=== Begin Enclosure ===
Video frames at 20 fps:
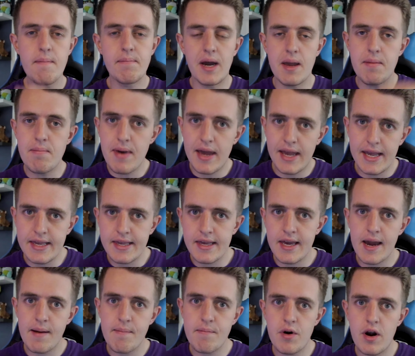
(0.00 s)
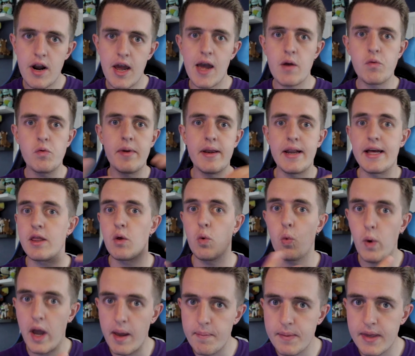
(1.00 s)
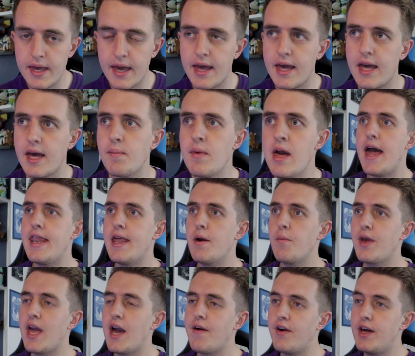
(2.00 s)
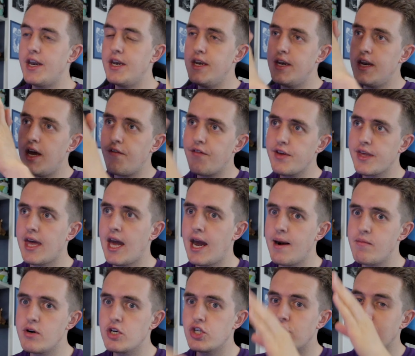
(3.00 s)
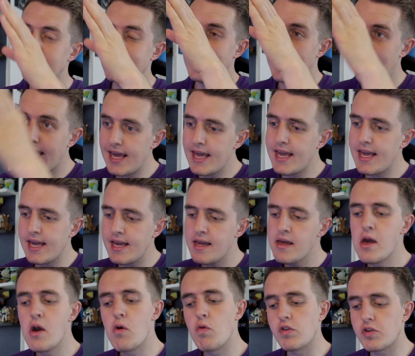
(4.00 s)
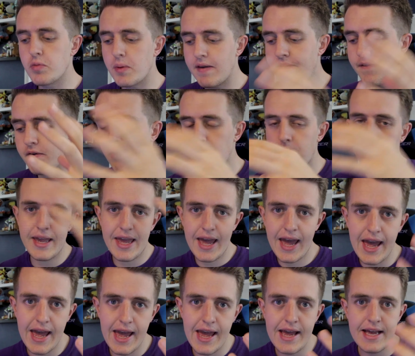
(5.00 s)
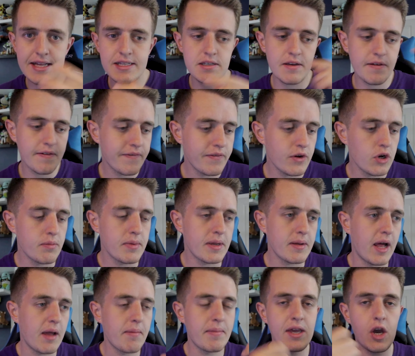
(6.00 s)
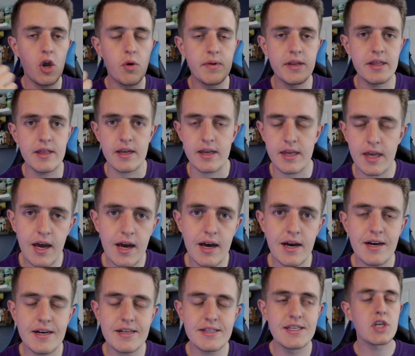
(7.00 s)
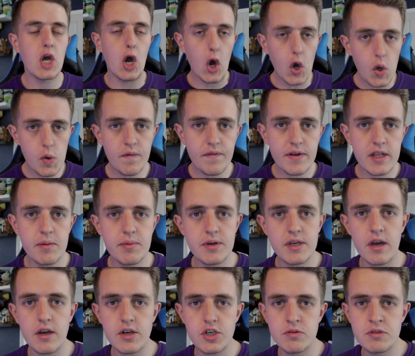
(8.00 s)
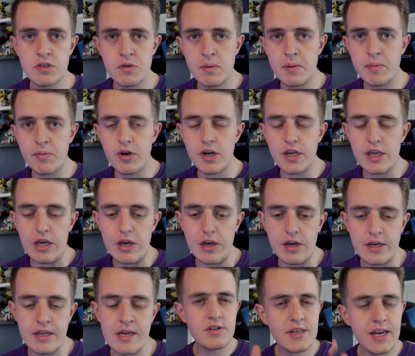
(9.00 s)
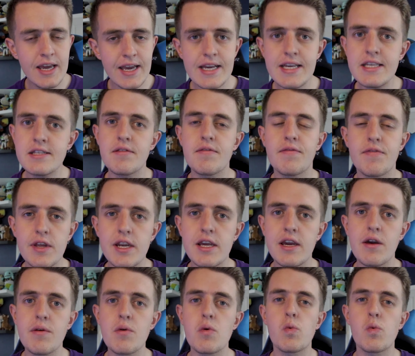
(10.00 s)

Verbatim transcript: my main camera and will be like the webcam, and then we have another camera just here which will be filming my hand, filming like me opening the card, so hopefully the production should be pretty good. Today's video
=== End Enclosure ===
(Required work)
After removing the pictures, restate the whole listing above word for word.

(Exercise output)
Video frames at 20 fps:
(0.00 s)
(1.00 s)
(2.00 s)
(3.00 s)
(4.00 s)
(5.00 s)
(6.00 s)
(7.00 s)
(8.00 s)
(9.00 s)
(10.00 s)

Verbatim transcript: my main camera and will be like the webcam, and then we have another camera just here which will be filming my hand, filming like me opening the card, so hopefully the production should be pretty good. Today's video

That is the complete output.